Yesterday it was 14 degrees outside and the wind was bitter but the sun shone in a cloudless sky so I called it a win.  This cold can't hang around forever.  At around 5PM we all gathered in the kitchen so I could start dinner (lemon chicken, Jeff's favorite.)  Sam was contained in his runaround and Jeff lay on the floor next to him, half under the table, playing peekaboo every time Sammy came trundling around.  They were laughing their heads off at each other as I sauteed chicken breasts.  I filled my eyes with the sight of them having fun with each other, occasionally running over to plant a kiss on Sam's forehead.  I do this thing where I pretend to run on my tippy-toes like a cartoon character with my mouth open wide like I'm going to eat him.  It makes him jump up and down with giggles every time.

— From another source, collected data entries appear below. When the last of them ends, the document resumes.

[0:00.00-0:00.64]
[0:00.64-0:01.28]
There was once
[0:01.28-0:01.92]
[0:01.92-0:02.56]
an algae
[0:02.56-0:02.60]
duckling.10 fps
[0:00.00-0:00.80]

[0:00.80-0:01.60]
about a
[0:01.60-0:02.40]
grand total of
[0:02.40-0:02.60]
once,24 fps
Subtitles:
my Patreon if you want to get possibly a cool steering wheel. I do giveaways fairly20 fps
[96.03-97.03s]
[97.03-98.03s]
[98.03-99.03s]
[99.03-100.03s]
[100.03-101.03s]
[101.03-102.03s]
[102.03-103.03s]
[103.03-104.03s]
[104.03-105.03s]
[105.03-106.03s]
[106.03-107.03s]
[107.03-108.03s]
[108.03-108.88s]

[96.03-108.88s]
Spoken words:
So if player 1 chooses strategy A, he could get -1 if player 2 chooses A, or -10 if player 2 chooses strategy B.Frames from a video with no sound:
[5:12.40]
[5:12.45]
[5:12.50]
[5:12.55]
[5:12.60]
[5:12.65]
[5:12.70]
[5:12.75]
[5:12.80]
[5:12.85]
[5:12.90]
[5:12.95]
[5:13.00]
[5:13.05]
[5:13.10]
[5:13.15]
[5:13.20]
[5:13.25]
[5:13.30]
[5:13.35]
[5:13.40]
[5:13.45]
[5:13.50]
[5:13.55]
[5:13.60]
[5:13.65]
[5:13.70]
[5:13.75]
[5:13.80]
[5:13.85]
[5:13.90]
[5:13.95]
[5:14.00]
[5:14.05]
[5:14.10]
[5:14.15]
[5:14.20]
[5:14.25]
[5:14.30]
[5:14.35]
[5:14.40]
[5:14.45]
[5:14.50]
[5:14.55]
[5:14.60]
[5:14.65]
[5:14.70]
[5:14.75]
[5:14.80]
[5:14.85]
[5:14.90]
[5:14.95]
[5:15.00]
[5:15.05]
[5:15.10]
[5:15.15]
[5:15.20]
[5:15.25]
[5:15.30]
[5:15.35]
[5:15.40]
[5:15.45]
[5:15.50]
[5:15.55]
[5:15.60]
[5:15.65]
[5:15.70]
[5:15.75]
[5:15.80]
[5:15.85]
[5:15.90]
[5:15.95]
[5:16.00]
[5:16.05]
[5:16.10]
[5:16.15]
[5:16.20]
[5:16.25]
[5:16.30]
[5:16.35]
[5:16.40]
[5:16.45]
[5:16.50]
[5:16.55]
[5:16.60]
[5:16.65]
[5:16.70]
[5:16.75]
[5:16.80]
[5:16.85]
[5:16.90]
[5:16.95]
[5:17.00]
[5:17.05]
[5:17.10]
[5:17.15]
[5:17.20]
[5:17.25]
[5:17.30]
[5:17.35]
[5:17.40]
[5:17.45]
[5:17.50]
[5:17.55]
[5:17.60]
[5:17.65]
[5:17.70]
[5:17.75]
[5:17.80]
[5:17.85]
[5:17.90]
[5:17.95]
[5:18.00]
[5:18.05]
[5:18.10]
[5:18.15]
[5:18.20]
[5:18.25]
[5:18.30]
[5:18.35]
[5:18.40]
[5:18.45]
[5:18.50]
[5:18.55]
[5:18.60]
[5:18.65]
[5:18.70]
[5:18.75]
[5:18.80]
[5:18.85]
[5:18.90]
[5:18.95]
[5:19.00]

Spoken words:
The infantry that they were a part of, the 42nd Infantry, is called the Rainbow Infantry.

There was a part of me, though, that was reflective.  Part of me will always be infertile, always in awe of the ordinary blessings that permeate my every day life these days.  Last March it was windy, cold and sunny, too.  I had surgery and finally recieved at least a partial answer as to why we couldn't have children.  I felt fragile and hopeless despite the sun.  I wasn't calling it a win.  But God was.  God was already moving me toward the little boy I hold this March.  God knew that my son was in his second trimester of growth, that I was a few months from becoming a mother despite my useless body.  God was busy making beauty from my ashes, joy from not just my pain but the pain of another family as well.  God was busy restoring me even as I questioned "Are you even there?  How can You continue to let me suffer like this?  How can I possibly hurt any more?"  God made utter blessing from utter desolation.  That's just His way.

The cold doesn't last forever.  Sometimes it's hard to feel the stirring of life amidst the deadness of winter but where God walks there is always the promise of spring.  Where a barren woman once wept, she now rejoices.